Werk Ohne Autor
With Werk Ohne Autor, inspired by the early life and career of renowned contemporary artist Gerhard Richter, Florian Henckel von Donnersmarck once again looks into the dark corners of his country's recent history. The film has been nominated for two Oscars (Best Foreign Film and Best Cinematography).
As with von Donnersmarck’s Academy Award-winning DAS LEBEN DER ANDEREN (THE LIVES OF OTHERS), postwar East Germany provides fertile ground on which to explore the role of the individual within a totalitarian system that disregards the rights of its citizens. Opening with the notorious exhibition of so-called Degenerate Art organized by the Nazis in 1937, the film tells the parallel stories of a doctor involved in ‘cleansing’ allegedly racially inferior people, and of a young boy who is fascinated by art. That child later comes of age amid the chaos of postwar German partition. Meanwhile, the doctor, Seeband, is captured by the Soviets and interrogated for his role in the Nazi eugenics program.
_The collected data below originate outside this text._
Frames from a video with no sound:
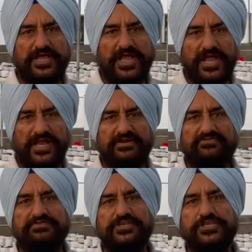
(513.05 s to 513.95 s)
and we
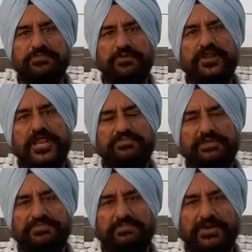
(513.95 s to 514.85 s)
will keep on helping
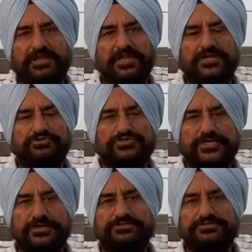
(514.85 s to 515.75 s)
people to
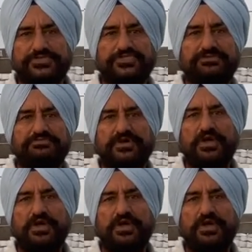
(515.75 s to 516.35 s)
set up the system,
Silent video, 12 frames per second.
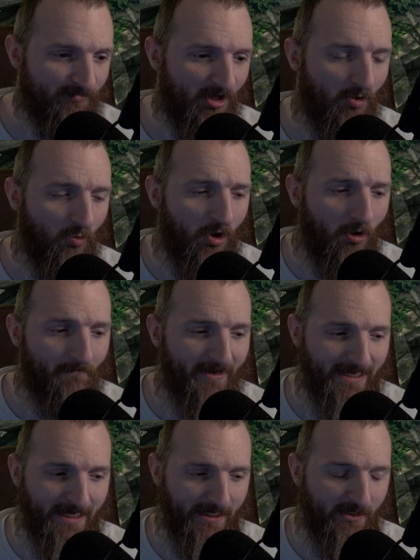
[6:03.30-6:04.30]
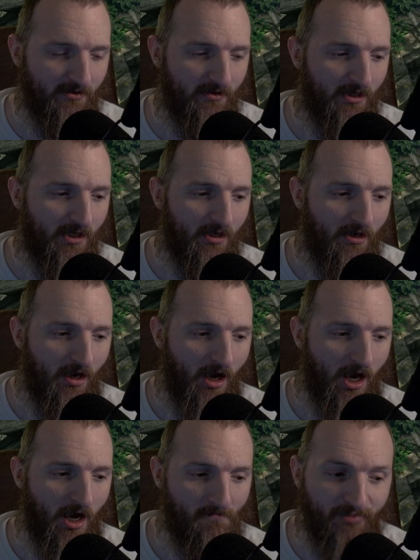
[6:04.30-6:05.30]
will be
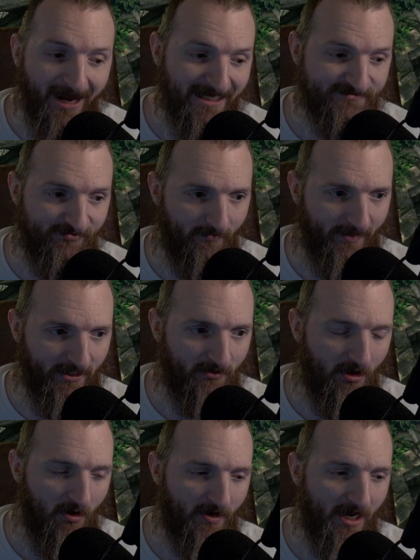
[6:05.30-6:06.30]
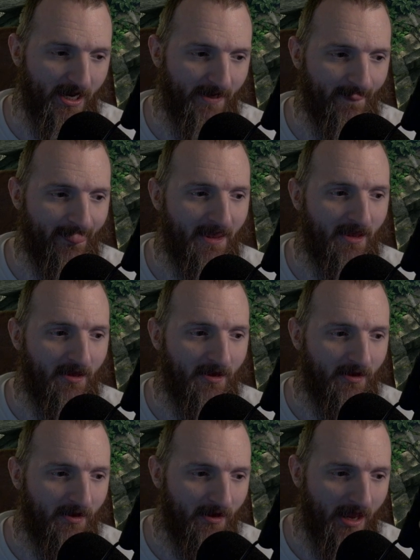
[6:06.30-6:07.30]
Blasphemy, okay?
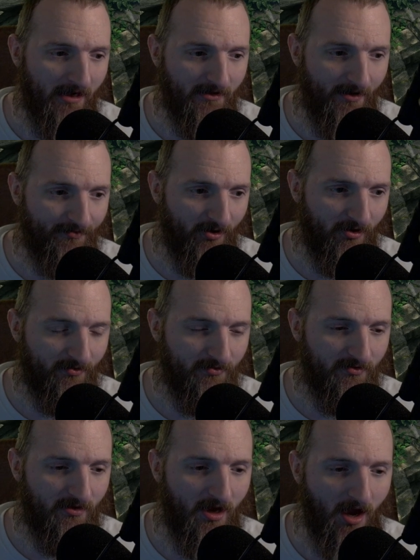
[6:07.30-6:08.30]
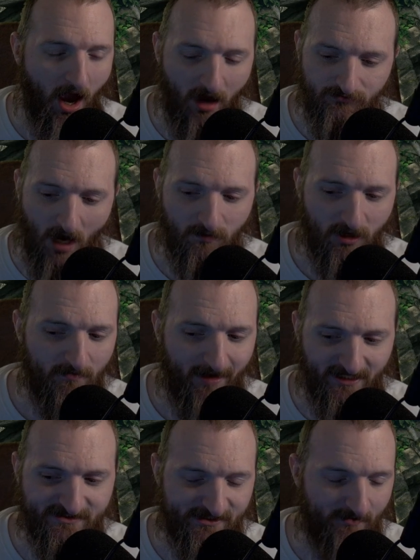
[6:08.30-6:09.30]
However, I'm going to make
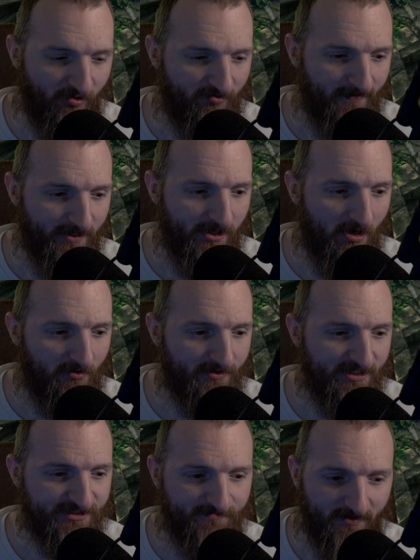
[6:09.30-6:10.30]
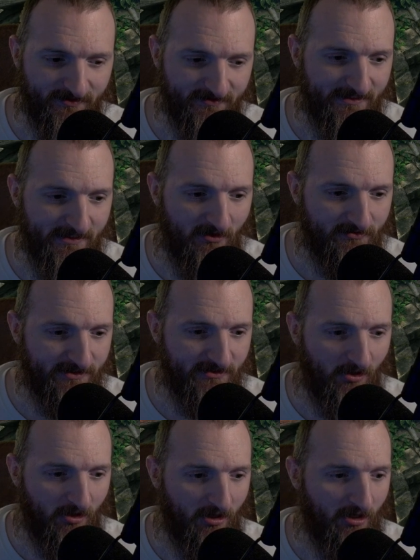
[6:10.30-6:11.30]
a separate video on this, but the
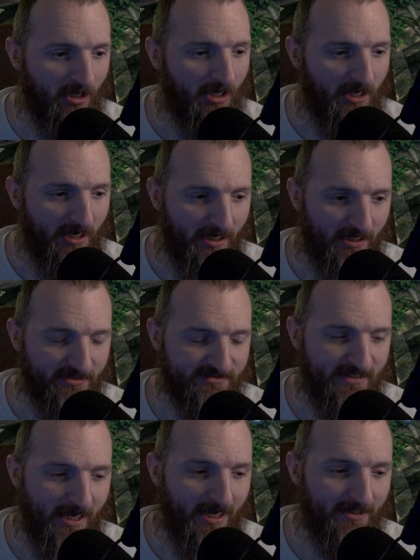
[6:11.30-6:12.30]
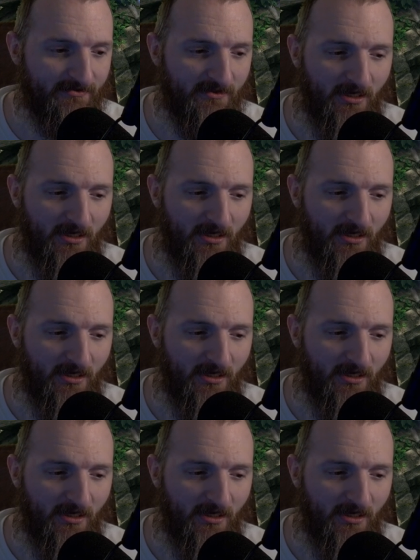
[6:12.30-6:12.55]
TLDR is that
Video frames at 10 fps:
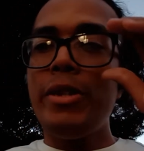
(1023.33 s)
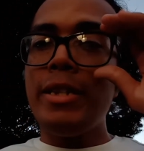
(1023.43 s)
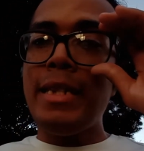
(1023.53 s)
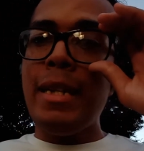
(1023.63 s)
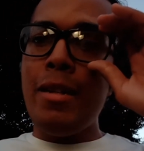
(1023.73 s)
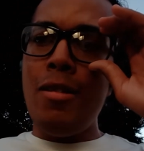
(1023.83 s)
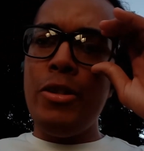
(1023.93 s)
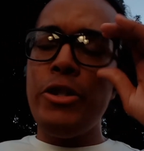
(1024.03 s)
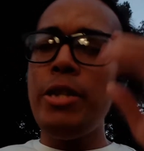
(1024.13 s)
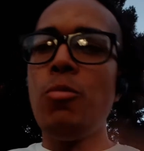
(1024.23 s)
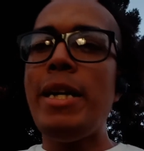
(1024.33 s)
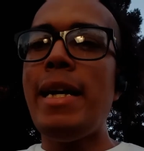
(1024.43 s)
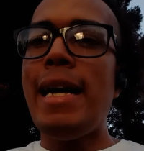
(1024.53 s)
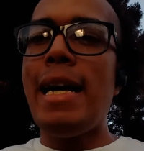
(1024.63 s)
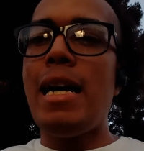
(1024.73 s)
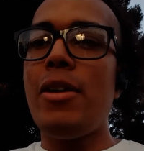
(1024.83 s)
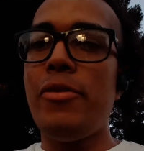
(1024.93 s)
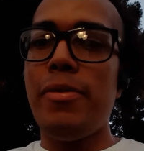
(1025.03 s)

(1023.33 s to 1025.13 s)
the technology we have,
The way the fates of these two men intertwine becomes the dramatic focus of von Donnersmarck’s remarkable reflection on the two sides of East Germany’s political and ideological past. Kurt enters art school, where social realism is the only accepted form, but longs to express himself freely. Seeband, formerly an agent of fascism, manages to adapt and prosper in the new communist state, but his past will return to haunt him. WERK OHNE AUTOR is both a historical epic and an intimate tragedy about misdirected ambition, and the voyage of an artist trying to discover his voice.